DATA SUPPLIED -
--------------------------------------------------

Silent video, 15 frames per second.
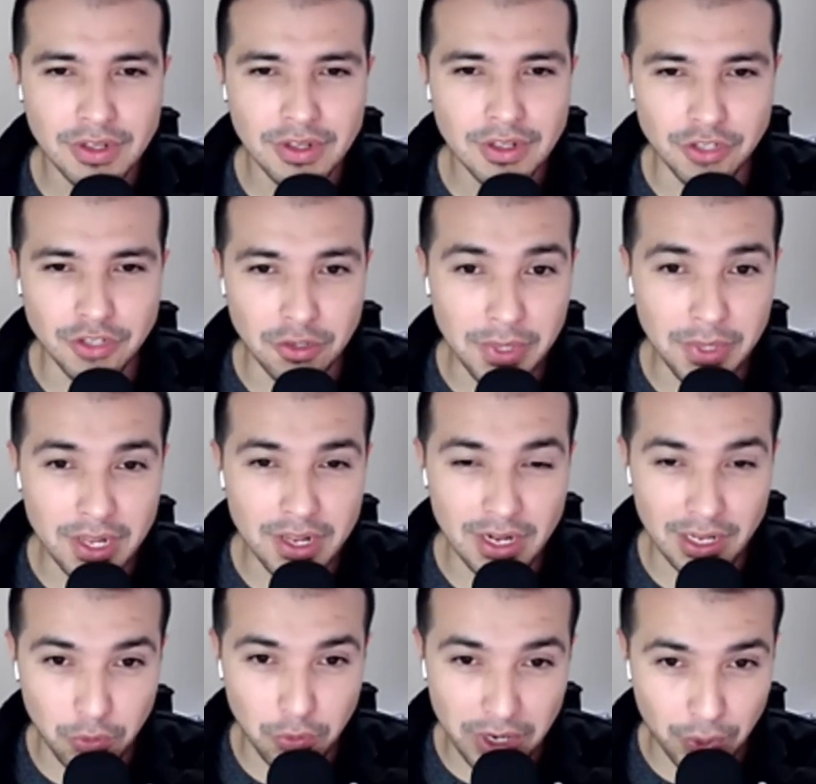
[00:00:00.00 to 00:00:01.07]
me, like
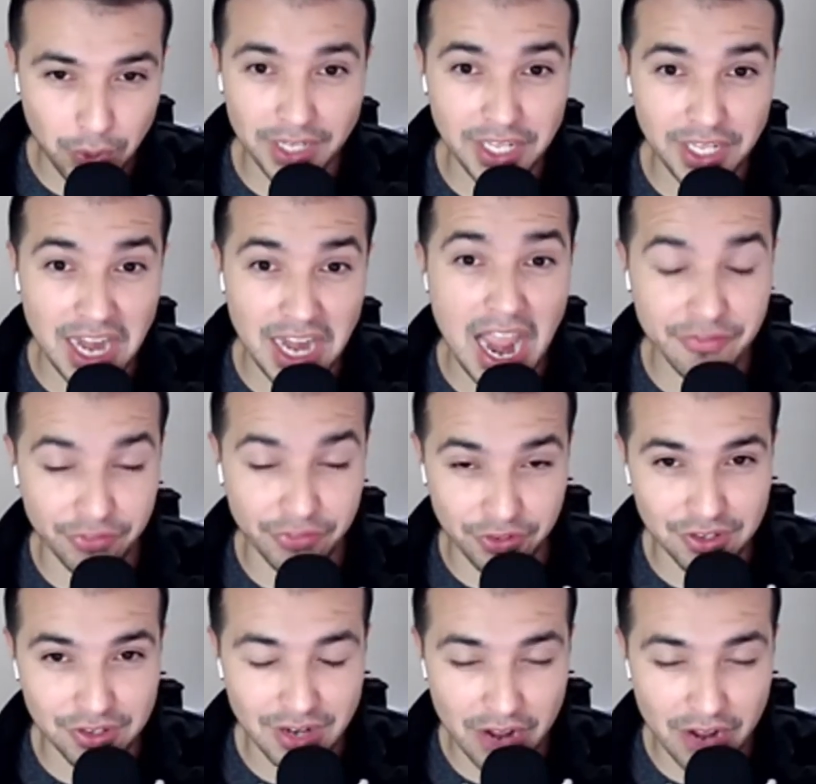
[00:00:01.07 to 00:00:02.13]
where I did it after
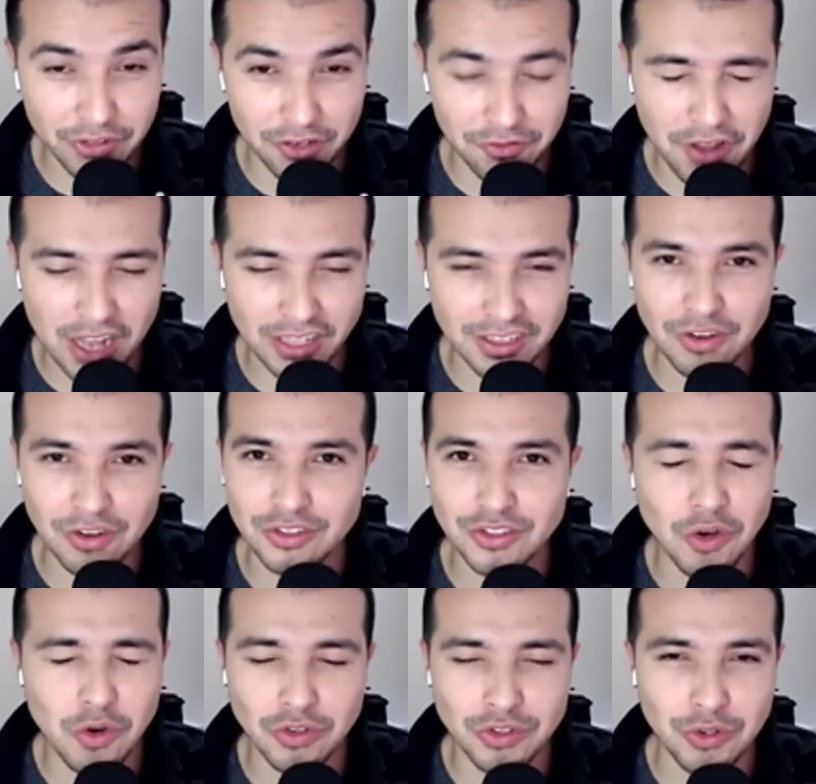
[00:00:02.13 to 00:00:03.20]
the fact. Don't
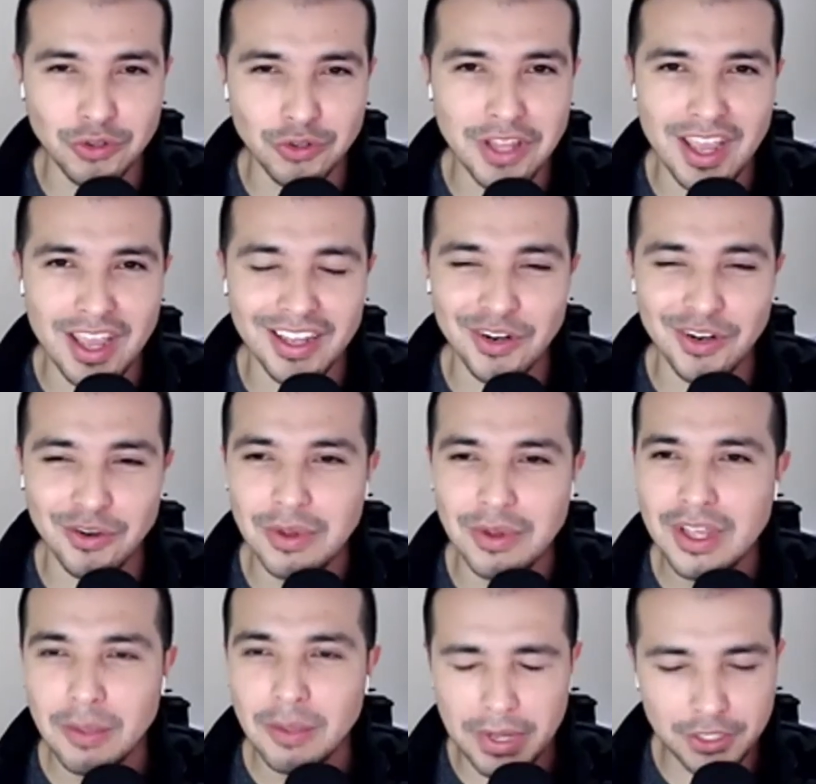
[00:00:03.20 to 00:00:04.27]
do that.
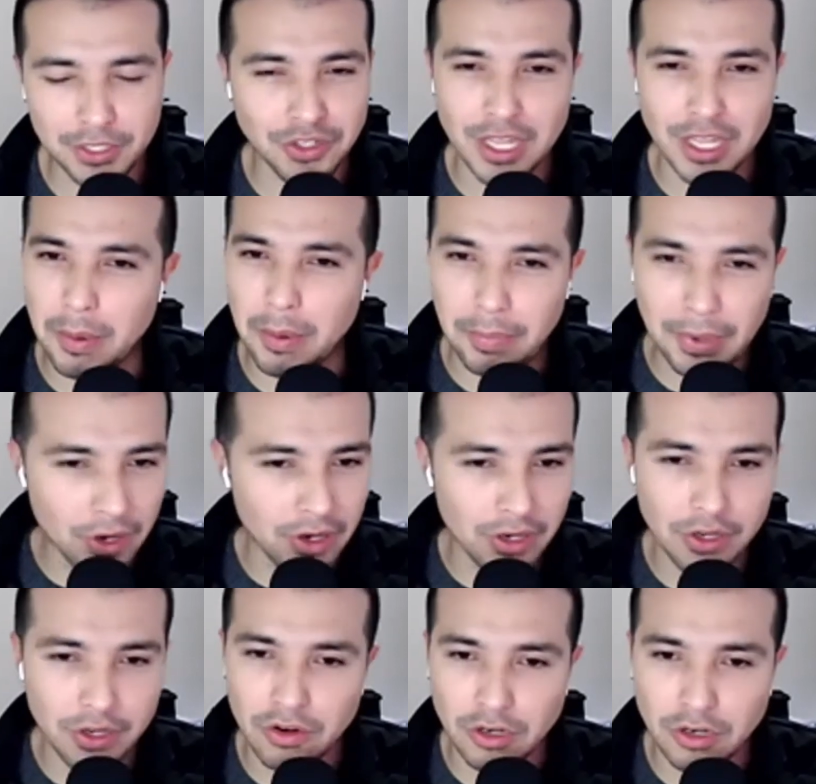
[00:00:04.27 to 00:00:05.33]
Make sure that you prepare, a
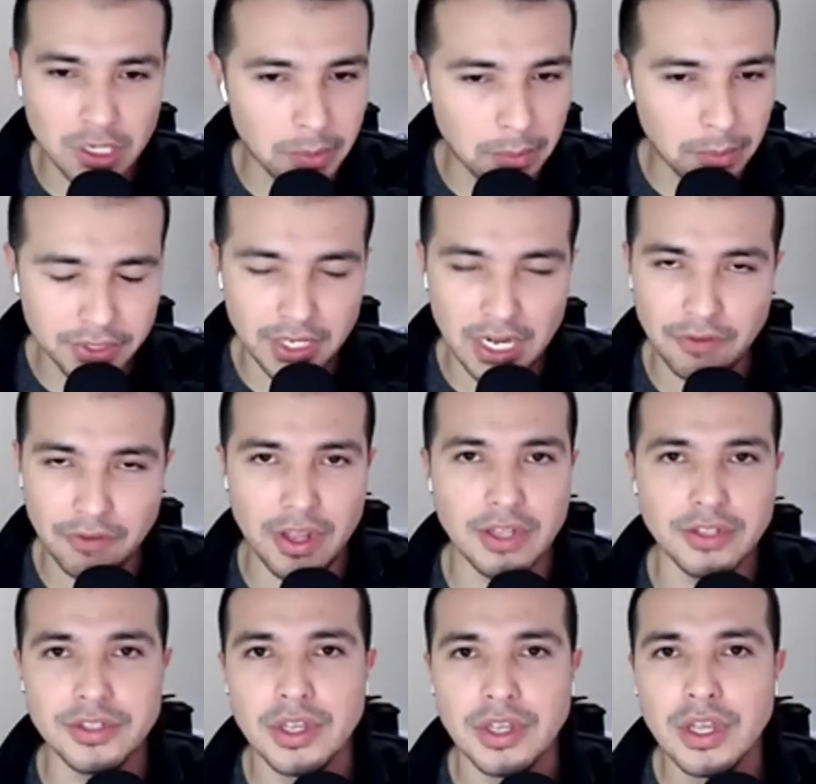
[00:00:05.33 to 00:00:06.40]
couple months in
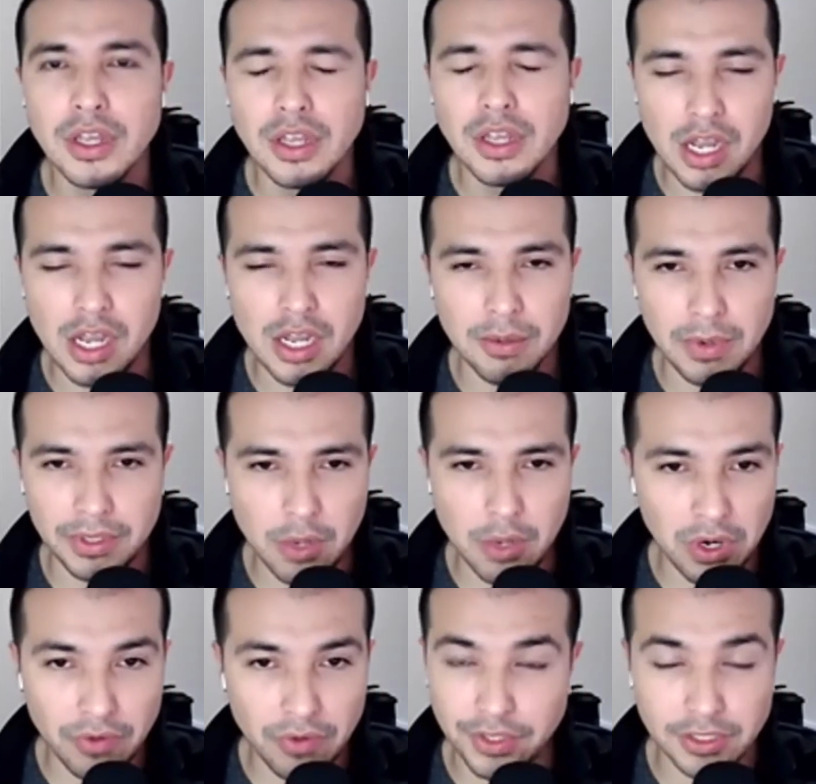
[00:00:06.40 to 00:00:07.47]
advance. Not that
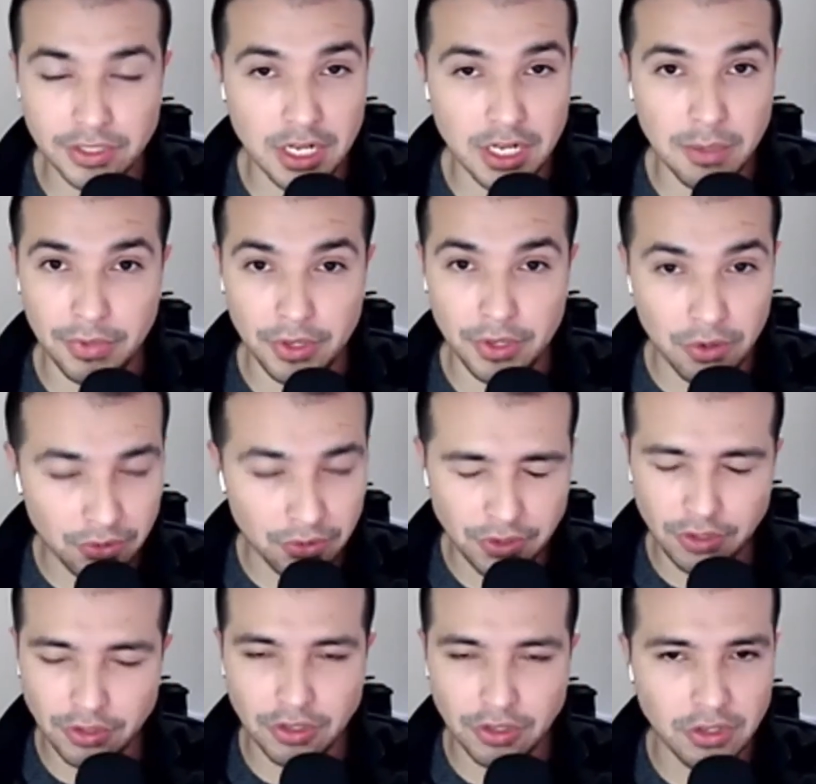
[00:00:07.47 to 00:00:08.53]
whenever it does come,
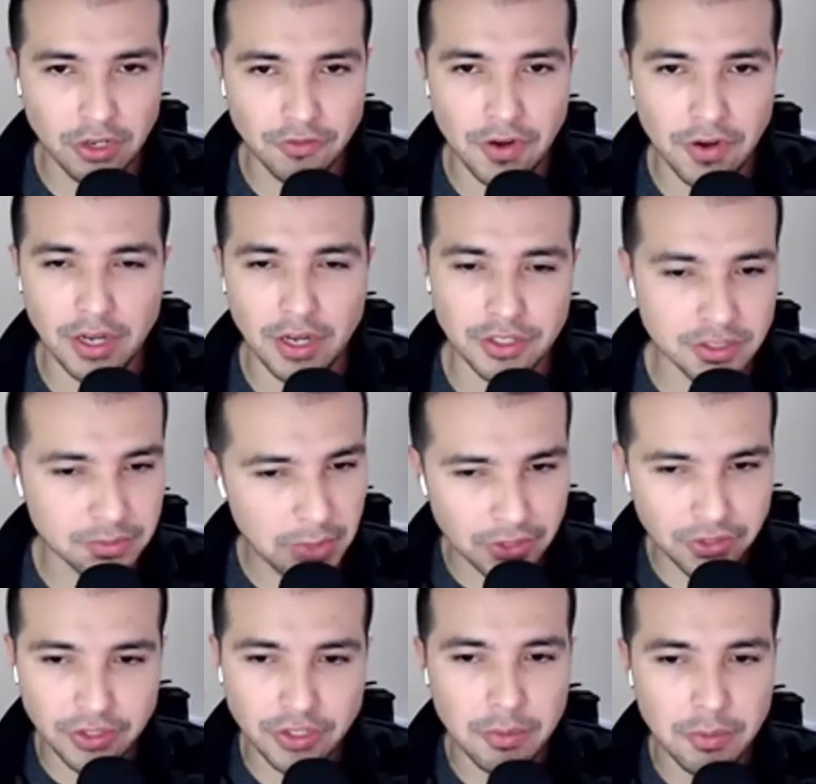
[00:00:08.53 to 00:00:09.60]
you're fine. Just make sure
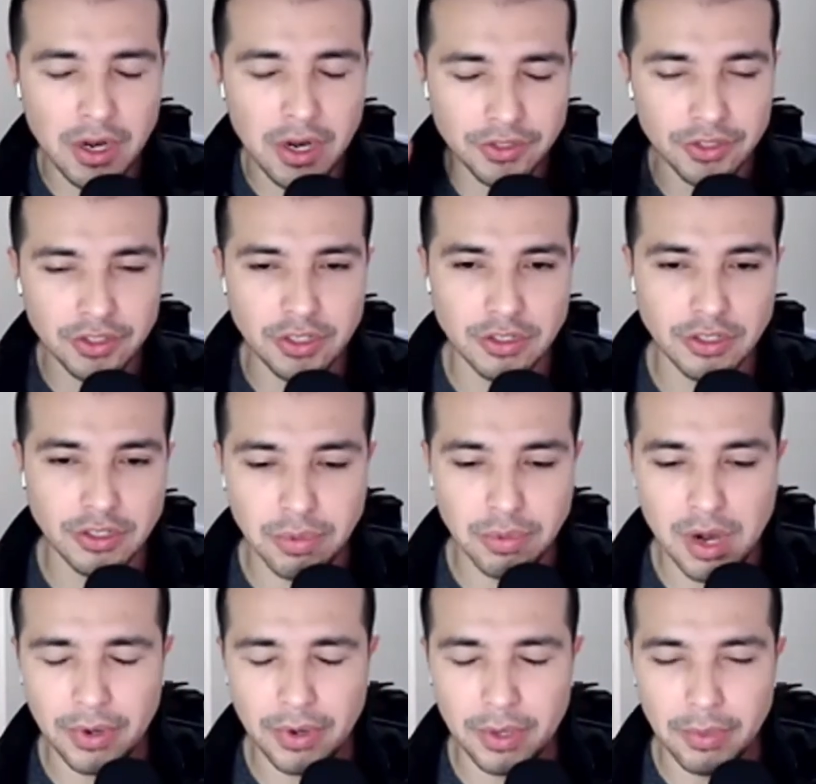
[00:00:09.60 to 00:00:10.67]
you monitor your
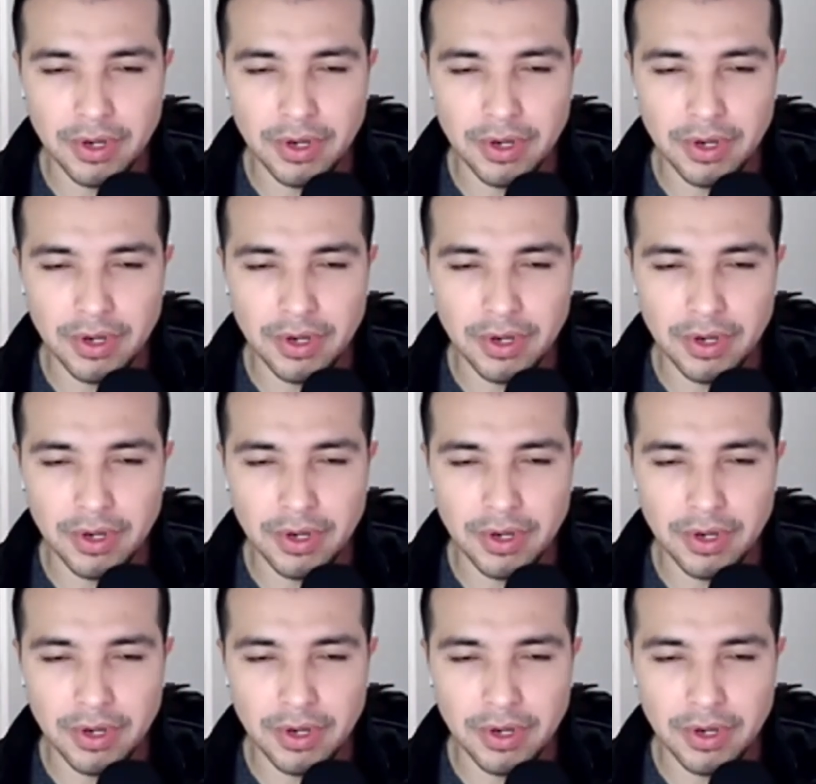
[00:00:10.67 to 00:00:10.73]
property. But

--------------------------------------------------

TASK ITEM - Starting with the line containing "[00:00:08.53 to 00:00:09.60]" and ending with the last line of the records above, write out each line exactly; no pictures.

EXERCISE SOLUTION -
[00:00:08.53 to 00:00:09.60]
you're fine. Just make sure
[00:00:09.60 to 00:00:10.67]
you monitor your
[00:00:10.67 to 00:00:10.73]
property. But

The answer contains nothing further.